▶ **Problem description**
Check each line of the records for "video"; collect those that have it.

Stored data:
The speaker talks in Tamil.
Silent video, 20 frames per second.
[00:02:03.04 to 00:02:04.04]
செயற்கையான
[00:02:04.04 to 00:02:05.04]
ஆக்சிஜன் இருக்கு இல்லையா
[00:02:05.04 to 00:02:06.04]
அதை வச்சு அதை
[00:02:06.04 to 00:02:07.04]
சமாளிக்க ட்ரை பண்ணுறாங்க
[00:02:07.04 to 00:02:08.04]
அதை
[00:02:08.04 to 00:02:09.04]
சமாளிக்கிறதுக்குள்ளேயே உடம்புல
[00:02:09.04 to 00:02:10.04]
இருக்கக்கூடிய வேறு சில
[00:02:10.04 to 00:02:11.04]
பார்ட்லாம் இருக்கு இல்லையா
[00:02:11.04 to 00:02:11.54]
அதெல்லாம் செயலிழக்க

--

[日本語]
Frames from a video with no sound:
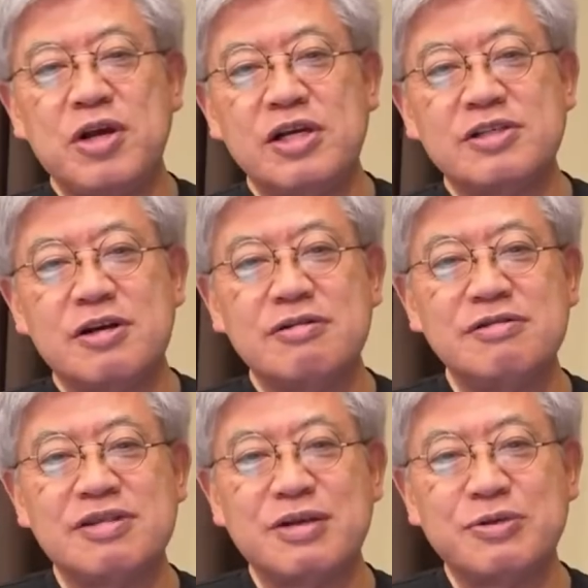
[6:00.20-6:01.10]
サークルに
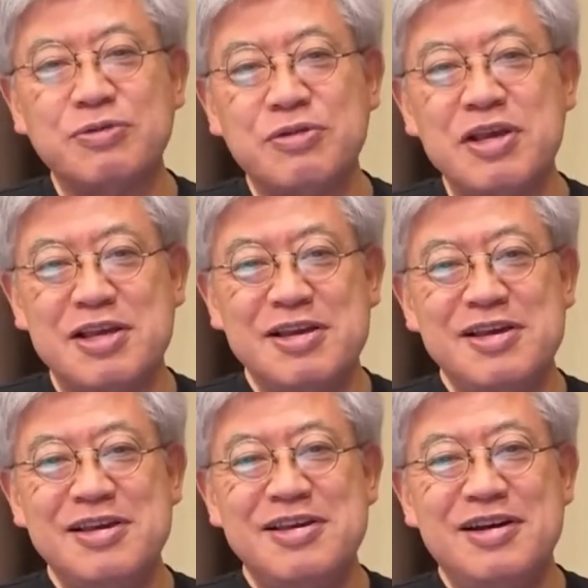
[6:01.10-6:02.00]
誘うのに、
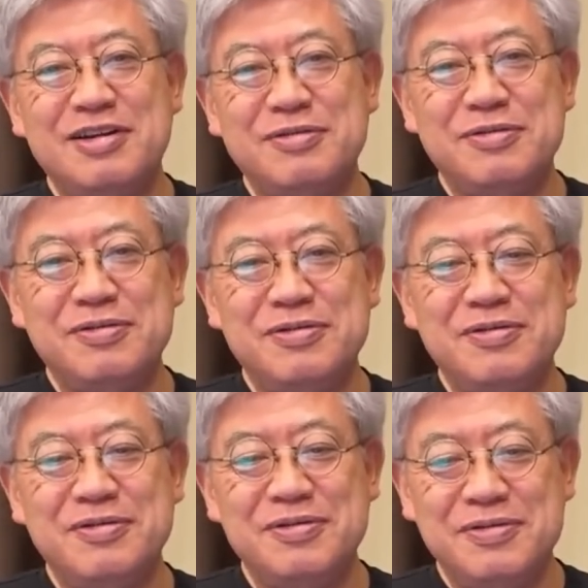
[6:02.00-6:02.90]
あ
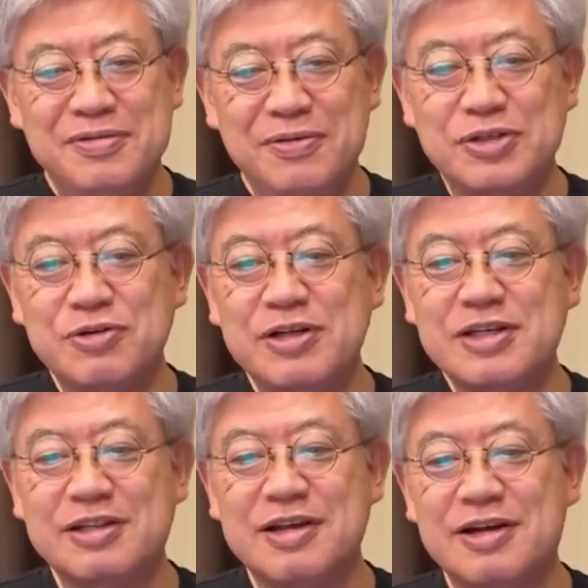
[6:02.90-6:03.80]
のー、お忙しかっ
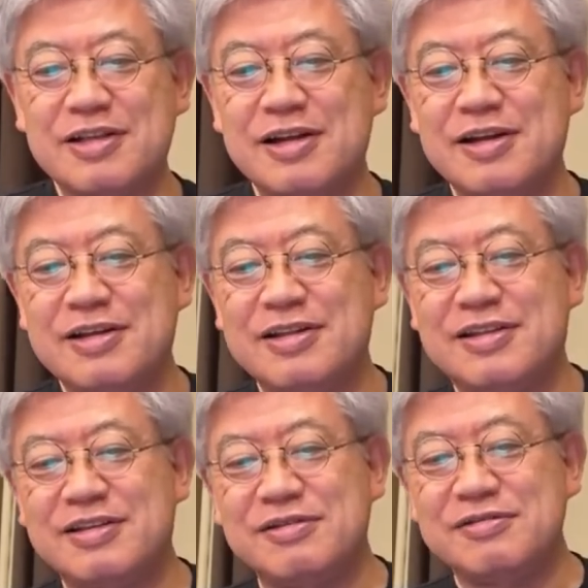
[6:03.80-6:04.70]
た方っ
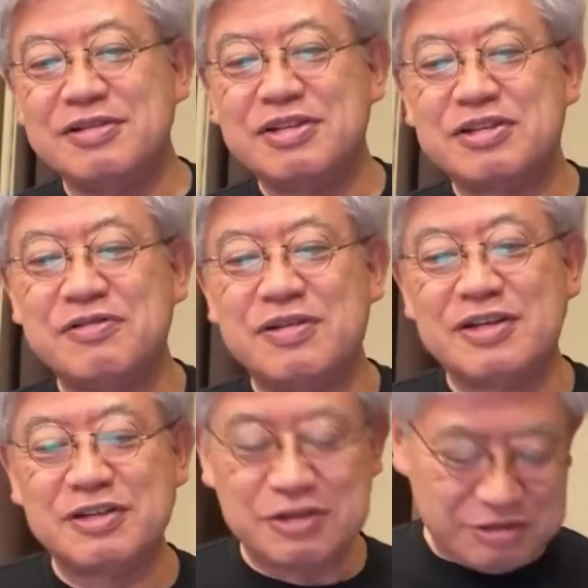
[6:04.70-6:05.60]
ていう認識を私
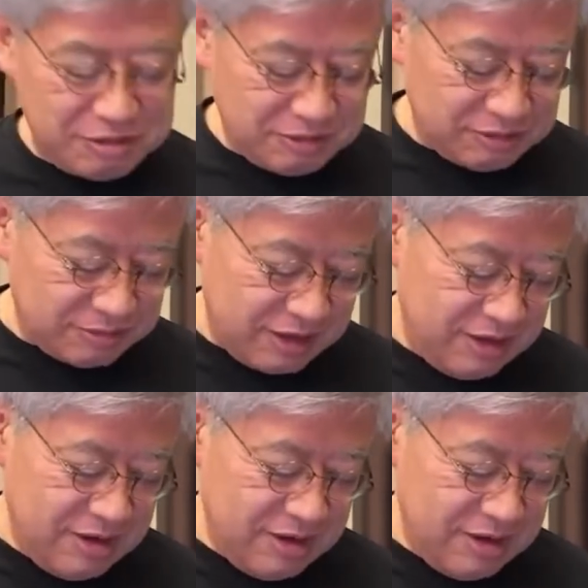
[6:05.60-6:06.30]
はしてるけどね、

▶ **Solution to the exercise**
Silent video, 20 frames per second.
Frames from a video with no sound:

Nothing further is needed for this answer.